Frankreich setzt nach dem tödlichen Anschlag auf vier seiner Soldaten alle Militäreinsätze in Afghanistan aus. Sollte sich die Sicherheitslage nicht verbessern, könnten die Truppen frühzeitig abgezogen werden, sagte Präsident Nicolas Sarkozy in Paris. Vorläufig würden alle Ausbildungshilfen und jede Kampfunterstützung für die afghanische Armee auf Eis gelegt.

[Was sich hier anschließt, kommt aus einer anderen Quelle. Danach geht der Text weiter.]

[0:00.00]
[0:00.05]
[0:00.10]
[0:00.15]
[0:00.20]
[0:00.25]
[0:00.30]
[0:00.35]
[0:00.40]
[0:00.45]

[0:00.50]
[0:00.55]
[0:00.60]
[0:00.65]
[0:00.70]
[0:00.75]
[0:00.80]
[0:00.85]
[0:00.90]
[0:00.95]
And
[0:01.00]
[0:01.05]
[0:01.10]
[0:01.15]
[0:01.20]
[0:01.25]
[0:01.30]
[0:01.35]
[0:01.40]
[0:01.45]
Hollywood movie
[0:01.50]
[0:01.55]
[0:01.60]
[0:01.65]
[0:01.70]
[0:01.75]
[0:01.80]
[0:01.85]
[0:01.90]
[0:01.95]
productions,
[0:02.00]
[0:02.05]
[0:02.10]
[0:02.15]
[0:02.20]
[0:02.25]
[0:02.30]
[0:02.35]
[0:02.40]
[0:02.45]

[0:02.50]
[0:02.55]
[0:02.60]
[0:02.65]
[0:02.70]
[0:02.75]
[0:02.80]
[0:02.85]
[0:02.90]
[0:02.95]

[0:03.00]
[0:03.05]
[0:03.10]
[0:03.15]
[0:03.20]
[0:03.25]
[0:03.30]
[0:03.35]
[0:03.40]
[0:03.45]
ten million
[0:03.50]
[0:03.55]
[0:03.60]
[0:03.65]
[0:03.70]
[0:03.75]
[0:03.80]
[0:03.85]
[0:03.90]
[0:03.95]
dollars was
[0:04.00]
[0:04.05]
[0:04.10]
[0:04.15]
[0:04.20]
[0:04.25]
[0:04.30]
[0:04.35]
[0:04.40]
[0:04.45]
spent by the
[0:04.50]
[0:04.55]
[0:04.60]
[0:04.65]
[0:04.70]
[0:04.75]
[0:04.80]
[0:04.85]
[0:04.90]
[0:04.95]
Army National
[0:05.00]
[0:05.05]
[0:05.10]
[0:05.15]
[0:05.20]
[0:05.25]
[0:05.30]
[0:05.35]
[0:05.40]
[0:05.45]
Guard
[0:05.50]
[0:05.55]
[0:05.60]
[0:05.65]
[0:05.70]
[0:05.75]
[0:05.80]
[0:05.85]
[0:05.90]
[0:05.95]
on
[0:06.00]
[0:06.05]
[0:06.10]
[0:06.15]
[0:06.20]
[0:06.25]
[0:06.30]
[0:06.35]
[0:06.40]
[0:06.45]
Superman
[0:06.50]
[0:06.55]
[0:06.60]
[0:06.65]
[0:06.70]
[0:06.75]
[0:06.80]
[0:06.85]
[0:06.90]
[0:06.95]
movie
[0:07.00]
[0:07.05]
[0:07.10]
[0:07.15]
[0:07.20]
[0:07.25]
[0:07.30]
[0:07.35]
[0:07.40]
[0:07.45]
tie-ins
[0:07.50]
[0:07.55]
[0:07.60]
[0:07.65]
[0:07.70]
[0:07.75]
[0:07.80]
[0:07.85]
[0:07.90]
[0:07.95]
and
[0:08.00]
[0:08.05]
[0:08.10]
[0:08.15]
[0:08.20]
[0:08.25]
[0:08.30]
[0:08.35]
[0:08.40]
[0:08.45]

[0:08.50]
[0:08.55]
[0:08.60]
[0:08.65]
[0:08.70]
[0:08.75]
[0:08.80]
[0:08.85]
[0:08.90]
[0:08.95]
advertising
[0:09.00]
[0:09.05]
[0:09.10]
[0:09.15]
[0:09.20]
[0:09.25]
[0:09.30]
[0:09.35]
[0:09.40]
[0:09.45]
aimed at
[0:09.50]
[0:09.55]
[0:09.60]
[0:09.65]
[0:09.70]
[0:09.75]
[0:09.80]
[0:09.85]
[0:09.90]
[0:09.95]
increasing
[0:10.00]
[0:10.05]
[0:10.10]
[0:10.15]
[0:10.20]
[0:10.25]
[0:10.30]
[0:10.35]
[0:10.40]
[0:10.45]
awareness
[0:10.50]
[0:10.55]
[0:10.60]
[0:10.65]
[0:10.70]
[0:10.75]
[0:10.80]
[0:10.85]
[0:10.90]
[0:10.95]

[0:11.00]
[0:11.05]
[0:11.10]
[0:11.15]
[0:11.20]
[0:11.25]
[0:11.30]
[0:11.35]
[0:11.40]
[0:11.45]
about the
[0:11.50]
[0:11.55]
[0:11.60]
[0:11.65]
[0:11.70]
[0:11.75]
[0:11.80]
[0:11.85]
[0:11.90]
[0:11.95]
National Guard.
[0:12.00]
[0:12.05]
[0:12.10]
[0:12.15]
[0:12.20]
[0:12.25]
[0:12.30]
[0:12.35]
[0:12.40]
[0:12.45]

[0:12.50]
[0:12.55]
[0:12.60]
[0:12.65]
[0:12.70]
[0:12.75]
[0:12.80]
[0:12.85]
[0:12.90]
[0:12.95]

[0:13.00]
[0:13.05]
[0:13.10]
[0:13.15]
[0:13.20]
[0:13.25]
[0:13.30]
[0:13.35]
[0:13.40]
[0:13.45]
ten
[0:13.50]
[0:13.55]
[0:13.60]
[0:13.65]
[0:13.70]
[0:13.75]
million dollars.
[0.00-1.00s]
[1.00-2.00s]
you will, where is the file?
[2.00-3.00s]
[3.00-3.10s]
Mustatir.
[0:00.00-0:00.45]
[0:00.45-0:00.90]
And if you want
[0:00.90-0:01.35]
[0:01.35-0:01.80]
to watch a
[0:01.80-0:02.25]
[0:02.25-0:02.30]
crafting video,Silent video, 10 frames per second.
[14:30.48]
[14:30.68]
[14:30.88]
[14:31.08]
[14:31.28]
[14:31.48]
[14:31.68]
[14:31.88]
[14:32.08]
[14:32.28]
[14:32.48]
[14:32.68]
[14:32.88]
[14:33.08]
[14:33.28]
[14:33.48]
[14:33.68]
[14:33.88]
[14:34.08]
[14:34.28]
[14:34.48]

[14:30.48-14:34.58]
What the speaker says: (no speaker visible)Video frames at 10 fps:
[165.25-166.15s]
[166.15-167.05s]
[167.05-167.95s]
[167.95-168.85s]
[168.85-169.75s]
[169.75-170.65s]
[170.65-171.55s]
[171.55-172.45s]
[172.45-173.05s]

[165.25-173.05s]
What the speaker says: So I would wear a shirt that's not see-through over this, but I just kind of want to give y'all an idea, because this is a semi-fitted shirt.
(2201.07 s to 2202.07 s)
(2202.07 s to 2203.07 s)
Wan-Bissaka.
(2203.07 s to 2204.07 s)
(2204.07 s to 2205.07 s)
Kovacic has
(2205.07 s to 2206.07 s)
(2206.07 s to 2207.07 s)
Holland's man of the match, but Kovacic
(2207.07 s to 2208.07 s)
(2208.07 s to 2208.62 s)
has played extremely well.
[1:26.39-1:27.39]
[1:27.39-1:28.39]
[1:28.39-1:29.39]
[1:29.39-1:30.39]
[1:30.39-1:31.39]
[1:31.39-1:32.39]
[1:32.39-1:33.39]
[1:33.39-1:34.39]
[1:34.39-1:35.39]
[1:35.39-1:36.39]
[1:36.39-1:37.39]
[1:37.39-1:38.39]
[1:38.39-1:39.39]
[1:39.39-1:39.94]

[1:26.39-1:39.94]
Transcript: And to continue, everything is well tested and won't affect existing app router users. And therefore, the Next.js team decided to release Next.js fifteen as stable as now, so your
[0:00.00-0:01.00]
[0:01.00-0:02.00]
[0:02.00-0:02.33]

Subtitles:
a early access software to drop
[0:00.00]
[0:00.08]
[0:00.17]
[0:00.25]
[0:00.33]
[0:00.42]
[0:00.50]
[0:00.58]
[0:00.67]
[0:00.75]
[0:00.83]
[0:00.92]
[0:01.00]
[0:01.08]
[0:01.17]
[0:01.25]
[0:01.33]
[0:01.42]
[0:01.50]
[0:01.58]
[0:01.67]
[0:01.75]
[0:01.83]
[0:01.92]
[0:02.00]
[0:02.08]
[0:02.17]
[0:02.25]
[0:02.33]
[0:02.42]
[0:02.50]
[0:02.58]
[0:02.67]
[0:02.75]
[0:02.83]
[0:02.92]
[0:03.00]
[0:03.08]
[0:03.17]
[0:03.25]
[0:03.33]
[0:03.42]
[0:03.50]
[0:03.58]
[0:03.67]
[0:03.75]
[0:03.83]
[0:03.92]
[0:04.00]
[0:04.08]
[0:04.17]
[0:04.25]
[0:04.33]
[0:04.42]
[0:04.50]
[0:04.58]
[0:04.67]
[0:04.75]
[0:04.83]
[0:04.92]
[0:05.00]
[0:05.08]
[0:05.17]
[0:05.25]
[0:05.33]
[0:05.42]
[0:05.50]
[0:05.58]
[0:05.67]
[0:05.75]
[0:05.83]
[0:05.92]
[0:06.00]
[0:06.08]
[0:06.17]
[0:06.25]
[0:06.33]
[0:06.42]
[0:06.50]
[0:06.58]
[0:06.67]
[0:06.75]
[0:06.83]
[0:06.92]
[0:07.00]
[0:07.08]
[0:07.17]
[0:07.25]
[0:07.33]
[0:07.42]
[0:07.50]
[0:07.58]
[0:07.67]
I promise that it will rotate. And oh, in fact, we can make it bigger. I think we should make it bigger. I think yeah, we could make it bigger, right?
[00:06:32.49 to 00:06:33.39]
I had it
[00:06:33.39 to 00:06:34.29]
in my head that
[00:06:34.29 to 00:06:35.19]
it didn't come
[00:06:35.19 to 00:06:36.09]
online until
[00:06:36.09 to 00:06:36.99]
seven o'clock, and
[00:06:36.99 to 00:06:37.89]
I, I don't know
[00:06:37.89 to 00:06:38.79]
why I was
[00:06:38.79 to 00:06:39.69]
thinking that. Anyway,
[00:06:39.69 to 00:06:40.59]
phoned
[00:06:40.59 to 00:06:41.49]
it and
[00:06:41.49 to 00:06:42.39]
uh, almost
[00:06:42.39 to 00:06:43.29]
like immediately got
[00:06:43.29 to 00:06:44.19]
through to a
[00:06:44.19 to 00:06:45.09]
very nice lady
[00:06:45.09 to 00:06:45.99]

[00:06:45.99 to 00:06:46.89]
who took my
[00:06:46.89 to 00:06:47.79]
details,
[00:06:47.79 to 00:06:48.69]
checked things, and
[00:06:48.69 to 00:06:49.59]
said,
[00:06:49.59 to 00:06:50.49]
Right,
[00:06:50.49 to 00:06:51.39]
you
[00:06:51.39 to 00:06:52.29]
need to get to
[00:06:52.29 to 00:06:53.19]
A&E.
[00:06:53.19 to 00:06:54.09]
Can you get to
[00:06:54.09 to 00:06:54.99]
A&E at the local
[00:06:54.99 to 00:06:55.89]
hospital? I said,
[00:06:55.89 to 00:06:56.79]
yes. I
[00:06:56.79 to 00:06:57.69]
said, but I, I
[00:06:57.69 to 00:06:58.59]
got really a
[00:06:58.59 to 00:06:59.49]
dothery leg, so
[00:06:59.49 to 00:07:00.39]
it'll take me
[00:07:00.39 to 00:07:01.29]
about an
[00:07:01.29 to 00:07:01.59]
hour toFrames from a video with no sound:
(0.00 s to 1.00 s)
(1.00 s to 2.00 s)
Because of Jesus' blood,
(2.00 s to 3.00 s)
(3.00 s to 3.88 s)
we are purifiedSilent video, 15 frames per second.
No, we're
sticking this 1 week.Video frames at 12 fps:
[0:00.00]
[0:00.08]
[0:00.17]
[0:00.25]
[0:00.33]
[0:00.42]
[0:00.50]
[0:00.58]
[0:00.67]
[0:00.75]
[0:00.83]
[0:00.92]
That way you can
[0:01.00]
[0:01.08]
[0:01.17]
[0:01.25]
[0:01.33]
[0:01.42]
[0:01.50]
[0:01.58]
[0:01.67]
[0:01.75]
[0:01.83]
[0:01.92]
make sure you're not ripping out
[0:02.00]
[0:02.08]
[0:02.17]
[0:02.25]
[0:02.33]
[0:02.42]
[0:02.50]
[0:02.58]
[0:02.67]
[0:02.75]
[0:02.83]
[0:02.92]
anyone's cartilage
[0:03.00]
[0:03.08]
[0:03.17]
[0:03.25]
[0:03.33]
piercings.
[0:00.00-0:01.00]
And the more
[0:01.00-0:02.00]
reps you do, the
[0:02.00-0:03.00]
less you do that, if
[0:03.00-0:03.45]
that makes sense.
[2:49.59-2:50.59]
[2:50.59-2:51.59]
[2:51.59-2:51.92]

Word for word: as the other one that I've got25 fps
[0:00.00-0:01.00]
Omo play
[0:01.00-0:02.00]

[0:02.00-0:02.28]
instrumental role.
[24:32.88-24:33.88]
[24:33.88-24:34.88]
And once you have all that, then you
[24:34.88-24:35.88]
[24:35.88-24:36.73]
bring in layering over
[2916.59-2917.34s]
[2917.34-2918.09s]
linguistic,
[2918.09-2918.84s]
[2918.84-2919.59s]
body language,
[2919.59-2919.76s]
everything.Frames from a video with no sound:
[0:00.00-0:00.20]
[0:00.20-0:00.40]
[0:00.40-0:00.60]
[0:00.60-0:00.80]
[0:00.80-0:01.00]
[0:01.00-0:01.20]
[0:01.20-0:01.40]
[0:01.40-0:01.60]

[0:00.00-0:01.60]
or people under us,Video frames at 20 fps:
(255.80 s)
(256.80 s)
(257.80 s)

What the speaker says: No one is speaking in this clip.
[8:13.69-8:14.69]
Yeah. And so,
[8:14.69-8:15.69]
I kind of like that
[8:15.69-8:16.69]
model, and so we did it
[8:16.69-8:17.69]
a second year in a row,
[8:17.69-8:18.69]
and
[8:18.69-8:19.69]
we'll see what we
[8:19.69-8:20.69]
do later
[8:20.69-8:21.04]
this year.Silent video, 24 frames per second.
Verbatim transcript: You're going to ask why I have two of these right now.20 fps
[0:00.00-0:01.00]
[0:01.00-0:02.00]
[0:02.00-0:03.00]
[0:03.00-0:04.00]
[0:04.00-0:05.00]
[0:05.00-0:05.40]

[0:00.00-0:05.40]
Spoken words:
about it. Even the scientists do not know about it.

Sarkozy, der im April zur Wahl antritt, zieht mit dem Schritt die Konsequenz aus dem Anschlag auf französische Soldaten durch einen afghanischen Kollegen. Nach einer Reihe von ähnlichen Angriffen auf westliche Soldaten in den vergangenen Monaten hatte dieser in der östlichen Provinz Kapisa nach Angaben aus afghanischen Sicherheitskreisen auch 17 weitere Soldaten verletzt. Der Schütze wurde einem Sprecher der Isaf-Schutztruppe zufolge festgenommen. Sarkozy erklärte, er habe den Verteidigungsminister und den Armee-Chef nach Afghanistan beordert.